For the pigs

We presented an open rehearsal for the Double Edge ensemble tonight, sharing our four songs for Saturday night’s Georgian concert here at the Farm. It good preparation for singing in front of an audience, since all our previous rehearsals have happened around dining room tables. After applause and thanks, Matthew suggested that on the occasion of the pigs’ last night on the Farm, we all go down to their pen and give a blessing to them with a small, informal ceremony. Everyone eagerly agreed.

So off we went, with flashlights and buckets of compost, to the pigpen. The three pigs ran out of their hut to greet us, snorting and happy and hungry. Matthew spoke. “Thank you pigs – you’ve performed with us, you’ve weeded our garden, and you’ve eaten our compost. You’ve seen us and we’ve seen you. We bless you and wish you luck on the next stage of your life’s journey.”

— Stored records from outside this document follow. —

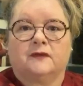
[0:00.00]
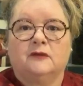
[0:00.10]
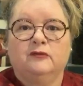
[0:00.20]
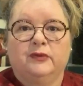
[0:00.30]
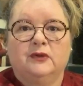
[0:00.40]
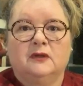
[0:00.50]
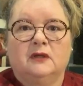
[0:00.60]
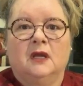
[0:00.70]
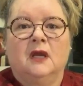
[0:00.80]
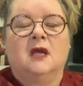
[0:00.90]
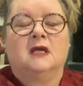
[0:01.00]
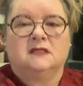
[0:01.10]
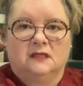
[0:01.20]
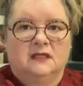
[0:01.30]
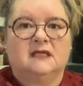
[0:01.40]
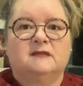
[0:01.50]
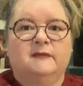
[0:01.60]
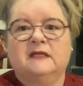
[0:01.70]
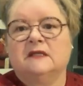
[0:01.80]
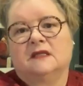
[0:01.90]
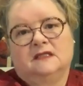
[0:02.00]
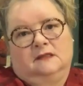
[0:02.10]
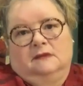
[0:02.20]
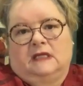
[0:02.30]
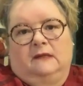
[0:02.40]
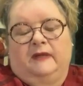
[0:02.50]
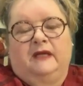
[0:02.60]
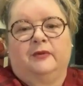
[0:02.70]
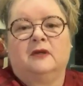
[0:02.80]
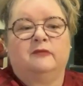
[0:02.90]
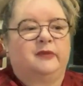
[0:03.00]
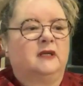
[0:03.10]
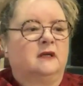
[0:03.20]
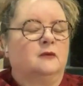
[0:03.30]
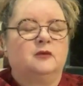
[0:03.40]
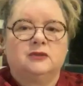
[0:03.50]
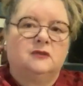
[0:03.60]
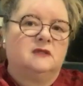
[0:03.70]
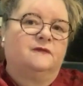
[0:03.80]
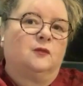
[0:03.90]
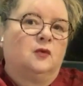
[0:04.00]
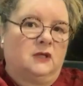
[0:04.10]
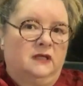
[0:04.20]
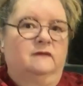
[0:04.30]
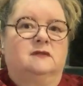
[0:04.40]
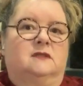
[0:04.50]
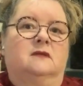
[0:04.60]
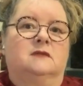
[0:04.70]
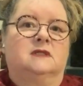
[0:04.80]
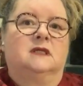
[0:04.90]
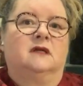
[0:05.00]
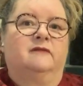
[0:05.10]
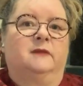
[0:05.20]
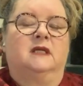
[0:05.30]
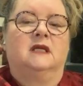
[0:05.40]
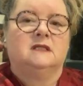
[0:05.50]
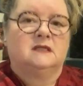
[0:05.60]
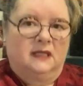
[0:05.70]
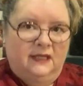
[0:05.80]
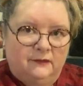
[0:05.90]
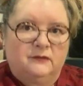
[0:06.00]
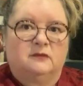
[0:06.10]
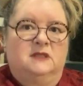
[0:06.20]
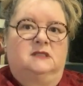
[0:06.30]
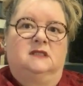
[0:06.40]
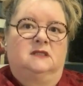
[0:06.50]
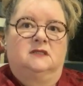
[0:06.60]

Frydenberg. He said, thanks, Magda. They didn't take me up on it, but I would do this for whatever side is in government. It is a health message.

Brian asked, “Should we sing a song?”

Yes, a song from The Odyssey, from a scene near the pigpen, that the pigs heard over and over, all summer long. Another Georgian song.

Everyone began to sing. The whole company, singing all around these pigs. Matthew and Joanna had just thrown in buckets of compost, and the pigs squealed and munched and jumped around in the mud as the air was filled with song.

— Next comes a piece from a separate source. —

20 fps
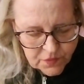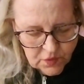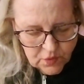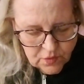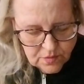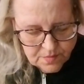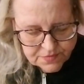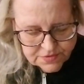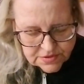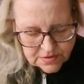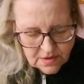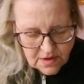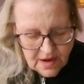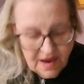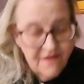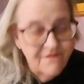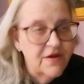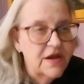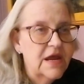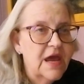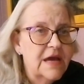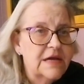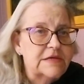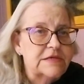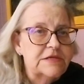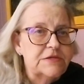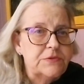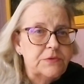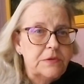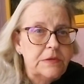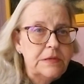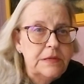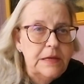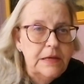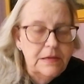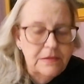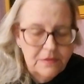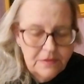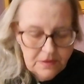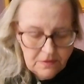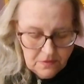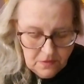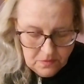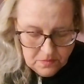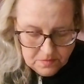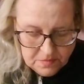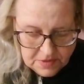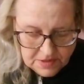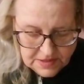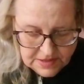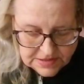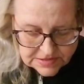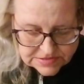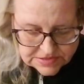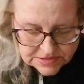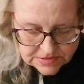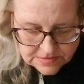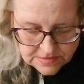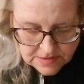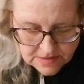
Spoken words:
Oops, I have an extra needle. Oh, please.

We stood in the blue light, surrounded by music and warmth and love. Love for the pigs who gave and will continue to give so much to us. Love for this place, that creates a space where animals and art can thrive and influence each other. Maybe the pigs can’t recognize it as art, but I believe they feel it. The passion and the messy, crazy, creative humanity that fills this place. All that is vividly expressed in small moments like this.

I have so much love for the unparalleled closeness and respect we have with each other, with the land, with nature and creation, in all senses of the word. I have respect for death. And an appreciation for the new life that comes from it.

Back to the Farm

This evening, on 551 Main Street, I pulled a tub of garden romaine out of the fridge. Andrew sauntered in, restless.

“Wanna go jump in the lake?”

Sunset at the end of a good long day. An offer that was hard to refuse. The lettuce went back to the fridge.

The two of us, plus Evan, drove down to the Lake, ran off the diving board and plunged into the warm water. The sun was setting behind the hills, a fisherman was reeling in his line, the crickets were starting up again.

Hello Ashfield, it feels so good to be back here. If I get to swim in the Lake at least five more times before the chill sets in, I will feel like the luckiest.

The interns arrive on Friday. At the present moment, there are nine of us in the house, and that is perfectly cozy. A good number for sharing meals created from our garden harvests, and more practically, for always getting in the bathroom when its needed.

But hey, 15 is a party. And it sure feels good to be surrounded by genuine, creative souls.